Flexibility of proteins is an integral part of their function. This motion can include reorganization of catalytic groups, loop closures, and domain movement, to name a few. The focus of our research is to understand how the dynamic and structural properties of proteins correlate with their function. The general questions that we would like to address are:

• How do changes in the structure and dynamics of enzymes contribute to catalysis, ligand specificity, and affinity?
• What aspects of the protein's conformational landscape are reshaped via allosteric ligand binding or mutagenesis?

Our primary experimental tool for approaching these questions is nuclear magnetic resonance (NMR) spectroscopy.
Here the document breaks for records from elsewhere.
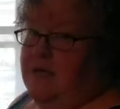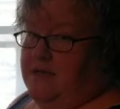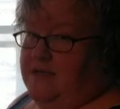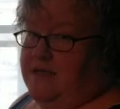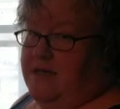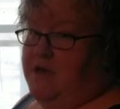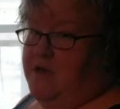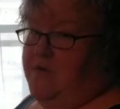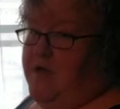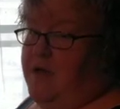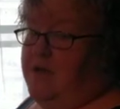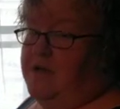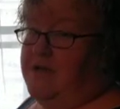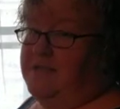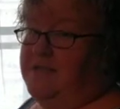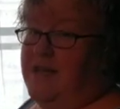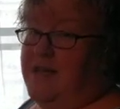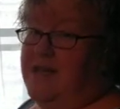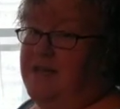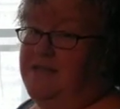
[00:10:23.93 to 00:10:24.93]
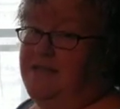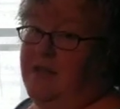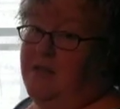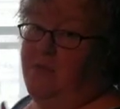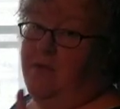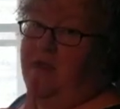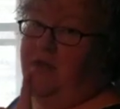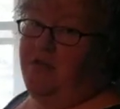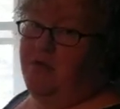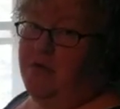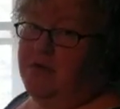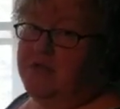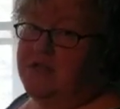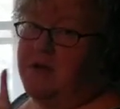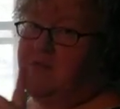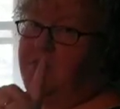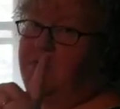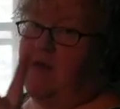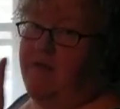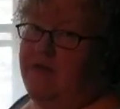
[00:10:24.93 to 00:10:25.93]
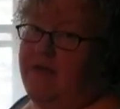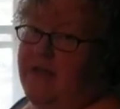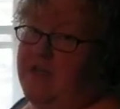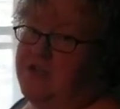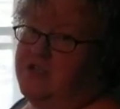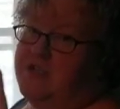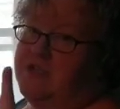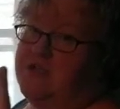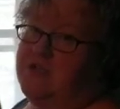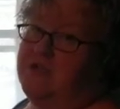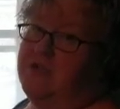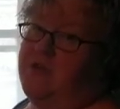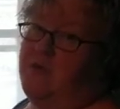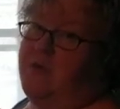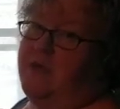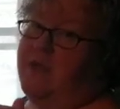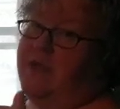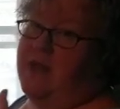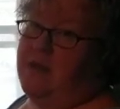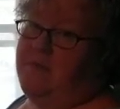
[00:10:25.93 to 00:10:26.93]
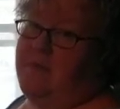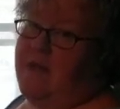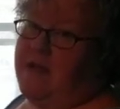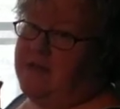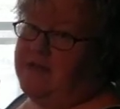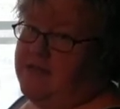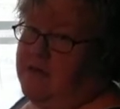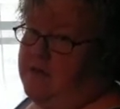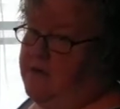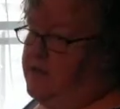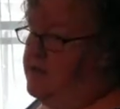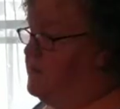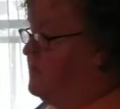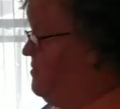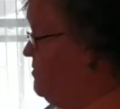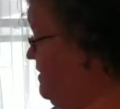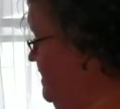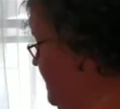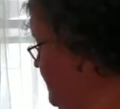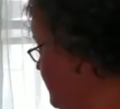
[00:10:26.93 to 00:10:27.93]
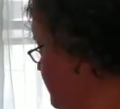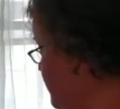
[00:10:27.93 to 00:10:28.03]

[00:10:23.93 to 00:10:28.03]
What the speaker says: down around, because like I said, when it throws it up around the edges, you want to get it back down into the blade.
NMR is the only experimental technique that can access molecular motion on time scales from 10^-12 - 10¹ seconds with atomic resolution.

A detailed understanding of the link between enzyme flexibility and function is crucial for protein engineering, protein and drug design and for obtaining a physical chemical understanding of enzyme function. Our lab utilizes many biophysical techniques with a focus on solution NMR spectroscopy to characterize conformational motions in functional enzymes. We are currently addressing the issues in three distinct areas: (1) We are trying to understand relationship between active site loop motions and their allosteric regulation in protein tyrosine phosphatases. (2) In the enzyme imidazole glycerol phosphate synthase we are searching for a mechanistic understanding of allosteric information transfer that spans tens of Angstroms. (3) Whereas in DNA Polymerase beta (Polb) we are trying to illuminate the role of protein flexibility on substrate fidelity in cancer causing mutants of Polb.